| WHAT IS REQUIRED |
Reproduce the listing in full. Omit the pictures.

| LISTED ENTRIES |
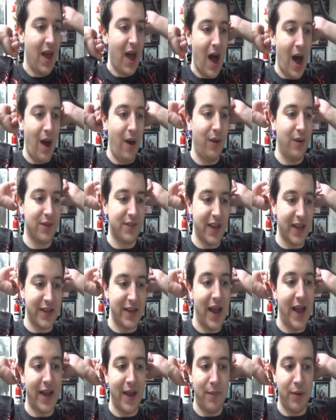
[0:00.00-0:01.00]
I was like,
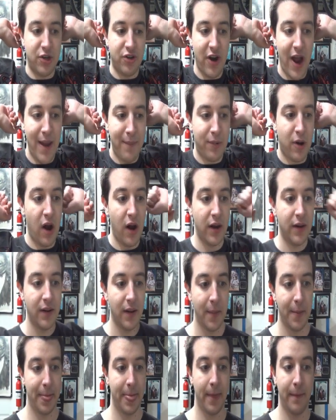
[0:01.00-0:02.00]
now I get my trap card,
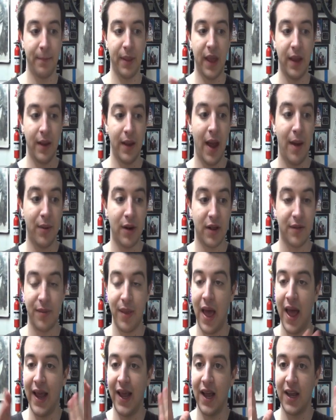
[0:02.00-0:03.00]
be able to
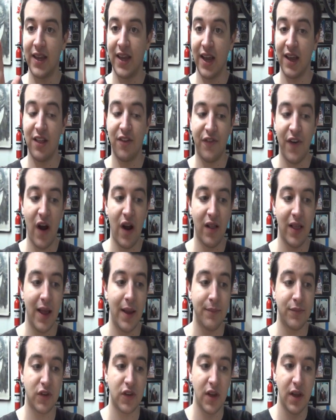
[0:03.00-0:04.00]
play King of the Feral
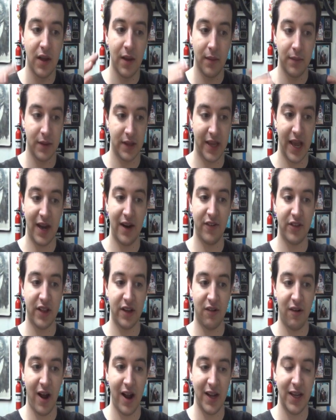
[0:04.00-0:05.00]
Imps, get everything
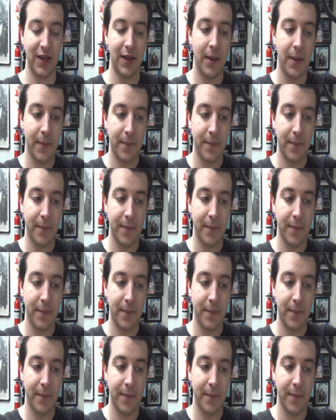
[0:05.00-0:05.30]
ready.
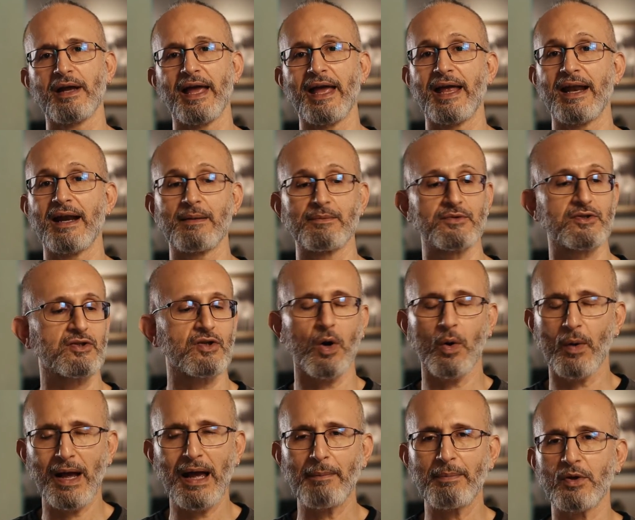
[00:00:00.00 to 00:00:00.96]
and I'm
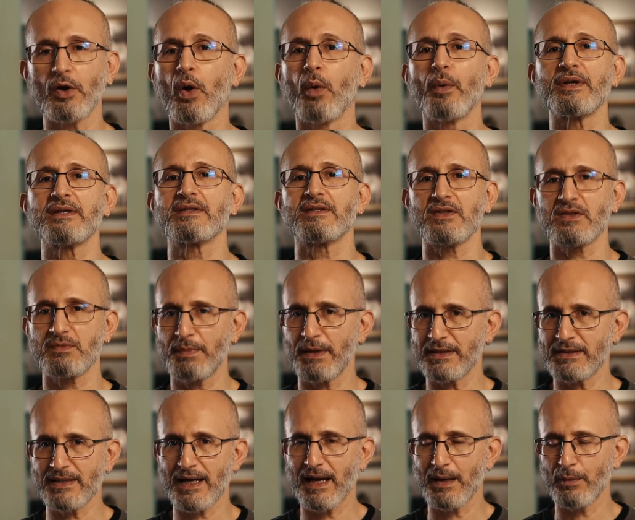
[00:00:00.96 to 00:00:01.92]
so happy always to
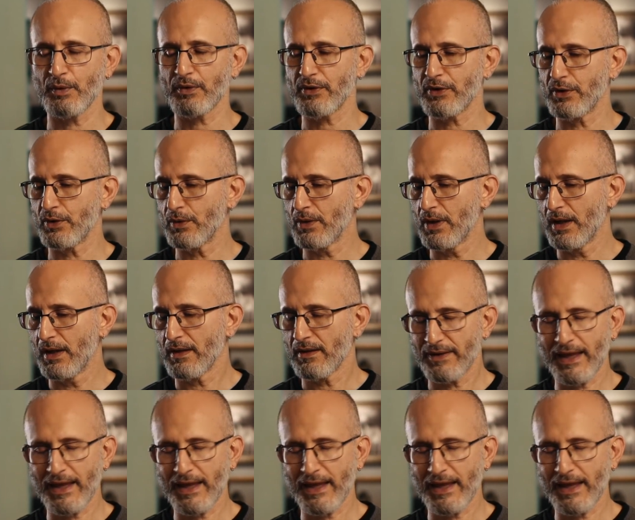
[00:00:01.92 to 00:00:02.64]
spend time with you.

| TASK SOLUTION |
[0:00.00-0:01.00]
I was like,
[0:01.00-0:02.00]
now I get my trap card,
[0:02.00-0:03.00]
be able to
[0:03.00-0:04.00]
play King of the Feral
[0:04.00-0:05.00]
Imps, get everything
[0:05.00-0:05.30]
ready.
[00:00:00.00 to 00:00:00.96]
and I'm
[00:00:00.96 to 00:00:01.92]
so happy always to
[00:00:01.92 to 00:00:02.64]
spend time with you.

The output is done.